My friend was waiting at the bar when I arrived (which tells you something about her–which is that she likes her vodka tonics–and something about me–because I was late, having forgotten that even without the circles, the city has plenty of annoying stop lights which seem just long enough to let three cars drive through). Anyway, in the time it took me to write that parenthetical bit of useless information, my friend had chatted up a local gentleman who said the restaurant was his favorite. Well, he was a local in the past, but still liked to hit the old neighborhood to enjoy a good meal (while enjoying the pretty women at the bar as well).

In addition to checking out my friend (whose motto is Better Men in 2010, if you would like to submit an application), this gentleman also was nice enough to check out the menu. He thought the chicken curry sounded good…and my friend thought so as well. That’s what she ordered. I think she liked it, although it’s sometimes hard to tell with her.

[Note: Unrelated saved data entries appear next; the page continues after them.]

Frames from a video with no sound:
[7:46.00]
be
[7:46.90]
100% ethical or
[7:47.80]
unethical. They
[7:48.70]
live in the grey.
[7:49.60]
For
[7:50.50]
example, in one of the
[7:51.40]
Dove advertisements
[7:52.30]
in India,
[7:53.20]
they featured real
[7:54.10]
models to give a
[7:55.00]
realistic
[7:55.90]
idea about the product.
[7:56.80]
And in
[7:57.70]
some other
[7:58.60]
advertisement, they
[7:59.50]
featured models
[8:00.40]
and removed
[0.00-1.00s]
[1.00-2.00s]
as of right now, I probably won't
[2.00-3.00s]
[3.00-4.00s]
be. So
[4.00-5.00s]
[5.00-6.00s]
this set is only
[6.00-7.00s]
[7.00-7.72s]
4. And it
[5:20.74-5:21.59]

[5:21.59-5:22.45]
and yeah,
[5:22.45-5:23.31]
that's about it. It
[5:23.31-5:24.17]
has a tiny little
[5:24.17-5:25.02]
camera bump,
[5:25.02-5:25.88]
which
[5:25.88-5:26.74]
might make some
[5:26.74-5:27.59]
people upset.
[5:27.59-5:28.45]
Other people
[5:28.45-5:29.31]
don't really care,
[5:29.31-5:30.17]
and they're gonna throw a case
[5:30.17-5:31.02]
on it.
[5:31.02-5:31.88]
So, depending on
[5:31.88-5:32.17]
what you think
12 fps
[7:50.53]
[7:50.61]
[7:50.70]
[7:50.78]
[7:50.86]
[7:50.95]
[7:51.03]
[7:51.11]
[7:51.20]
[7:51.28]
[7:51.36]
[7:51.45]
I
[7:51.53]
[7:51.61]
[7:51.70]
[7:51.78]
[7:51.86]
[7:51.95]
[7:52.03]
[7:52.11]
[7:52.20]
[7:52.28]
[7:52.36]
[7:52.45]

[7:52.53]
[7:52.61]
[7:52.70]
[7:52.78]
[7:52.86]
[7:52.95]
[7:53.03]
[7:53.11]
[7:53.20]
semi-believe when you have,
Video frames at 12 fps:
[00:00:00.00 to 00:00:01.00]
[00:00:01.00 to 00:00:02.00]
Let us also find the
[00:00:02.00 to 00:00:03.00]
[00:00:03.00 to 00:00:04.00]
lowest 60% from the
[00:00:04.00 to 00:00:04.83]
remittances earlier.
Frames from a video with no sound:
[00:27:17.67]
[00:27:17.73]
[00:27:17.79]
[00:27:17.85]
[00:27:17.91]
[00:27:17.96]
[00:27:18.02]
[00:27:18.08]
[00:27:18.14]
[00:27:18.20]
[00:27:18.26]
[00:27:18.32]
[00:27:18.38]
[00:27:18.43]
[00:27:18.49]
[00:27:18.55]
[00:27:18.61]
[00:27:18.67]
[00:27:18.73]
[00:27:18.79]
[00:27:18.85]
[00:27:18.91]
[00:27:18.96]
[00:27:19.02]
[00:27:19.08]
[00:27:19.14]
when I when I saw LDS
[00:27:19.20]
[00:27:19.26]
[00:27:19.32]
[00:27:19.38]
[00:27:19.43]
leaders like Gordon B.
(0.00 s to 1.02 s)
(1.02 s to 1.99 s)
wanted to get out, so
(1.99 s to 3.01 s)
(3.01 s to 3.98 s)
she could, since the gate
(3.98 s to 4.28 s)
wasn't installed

I went with the Amish veal. Why? Because the idea of something Amish in this city of stupid traffic circles and unvarnished frivolity made me laugh. And the rest room had cool murals of Amish people (at least I think that was the artist’s inspiration…the gal above looks Mennonite to me, and so does the quilt). Artistic license aside, I fell for the marketing of the dish and was pleasantly surprised when it came out.
The meal was far from Amish–the plate was a little pretty for that, and the portions a little small. But it was tasty, and the mashed potatoes underneath were a great surprise.

Because it was a girls’ dinner, we goaded each other into getting dessert (the rule here is that when you eat with girls you are honor and duty bound to get dessert. It makes up for any dinners with men where you cannot–even if you did not like your dinner and are as hungry as a horse–you cannot order anything indulgent after the main course.)

My dinner companion went for some chocolate concoction that practically gave me a migraine just from the proximity to all that cocoa.

I opted for a dessert that made my chocoholic friend’s nose turn up–rhubarb pie. I know that not everyone is a fan of rhubarb, but–being the good Pennsylvania Dutch girl that I am–nothing makes me happier than a dessert that’s more tart than sweet. And the fact that everything was organic was just icing on the cake…or a sweet lattice topping on the pie, as it were.

In fact, it was so good, I would even consider braving another drive to DC to have it again.